Re: WIP: index support for regexp search

From: Alexander Korotkov <aekorotkov(at)gmail(dot)com>
To: Tom Lane <tgl(at)sss(dot)pgh(dot)pa(dot)us>
Cc: Erikjan Rijkers <er(at)xs4all(dot)nl>, Heikki Linnakangas <hlinnakangas(at)vmware(dot)com>, Tomas Vondra <tv(at)fuzzy(dot)cz>, pgsql-hackers <pgsql-hackers(at)postgresql(dot)org>, Pavel Stìhule <pavel(dot)stehule(at)gmail(dot)com>
Subject: Re: WIP: index support for regexp search
Date: 2013-04-08 12:56:32
Message-ID: CAPpHfdvdcOaVx1z0RiQFgzhcSwd7Pkd9Wg3H-C3EbM=McFw8Tg@mail.gmail.com
Views: Raw Message | Whole Thread | Download mbox | Resend email
Thread:
Lists: pgsql-hackers

On Mon, Apr 8, 2013 at 9:28 AM, Tom Lane <tgl(at)sss(dot)pgh(dot)pa(dot)us> wrote:

> Alexander Korotkov <aekorotkov(at)gmail(dot)com> writes:
> > [ trgm-regexp-0.15.patch.gz ]
>
> I spent the weekend hacking on this, making a number of bug fixes and a
> whole lot of cosmetic changes.

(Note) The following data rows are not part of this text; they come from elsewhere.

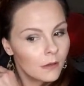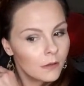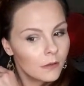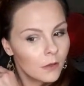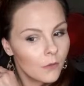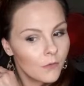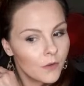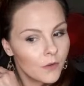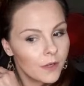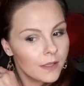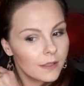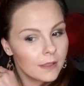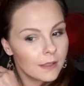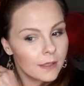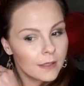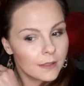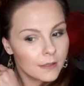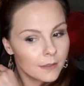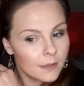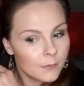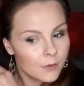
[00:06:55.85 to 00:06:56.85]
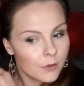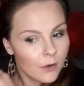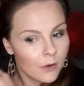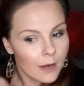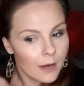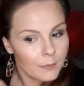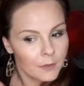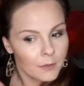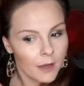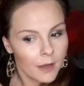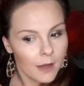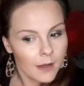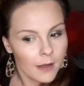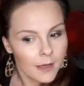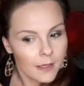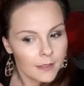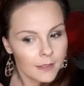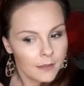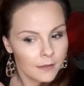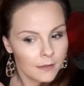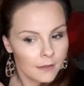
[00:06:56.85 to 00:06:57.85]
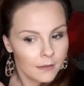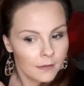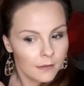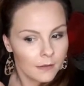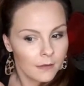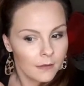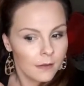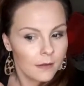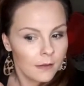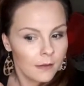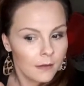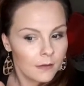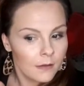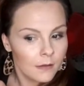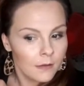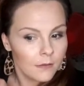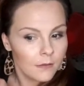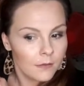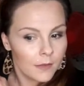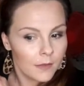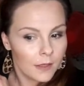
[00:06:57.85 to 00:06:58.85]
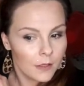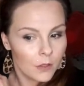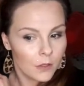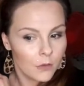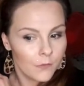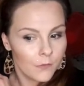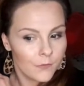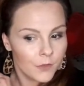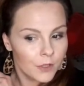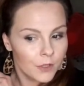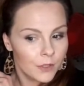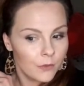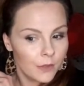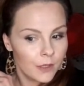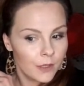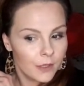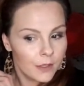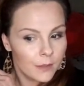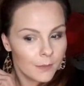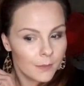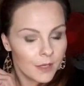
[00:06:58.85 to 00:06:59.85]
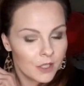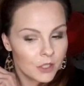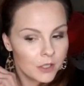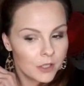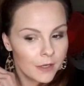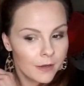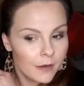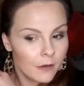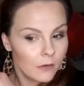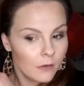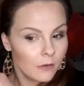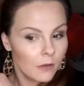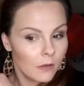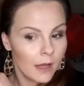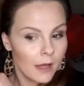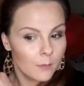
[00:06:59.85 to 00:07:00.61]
don't forget to hit subscribe, you guys. Thank you for tuning into my channel. I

I think there are large parts of this
> that are in committable shape now, but I still find the actual graph
> transformation logic to be mostly unintelligible. I think what's most
> obscure is the distinction between the arcs list and the keys list of
> each state in the expanded graph. I get the impression that the
> general idea is for the arcs to represent exactly-known transitions
> while the keys represent imprecisely-known transitions ... but there
> seems to be at least some leakage between those categories. Could
> you write down a specification for what's supposed to be happening
> there?
>

Here is my try to specify it.
At first some notions. I know, they are already in the comments, but just
in order to put it together.

Extended color - any color of source CNFA or one of two special values:
1) Unknown color - may represent any character either alphanumeric or
non-alphanumeric.
2) Blank color - may represent any non-alphanumeric character
Prefix is extended colors of last two characters read by CNFA.
Key is pair of CNFA state and prefix. So, key is a extended state which is
containing additional information which can influence further trigrams.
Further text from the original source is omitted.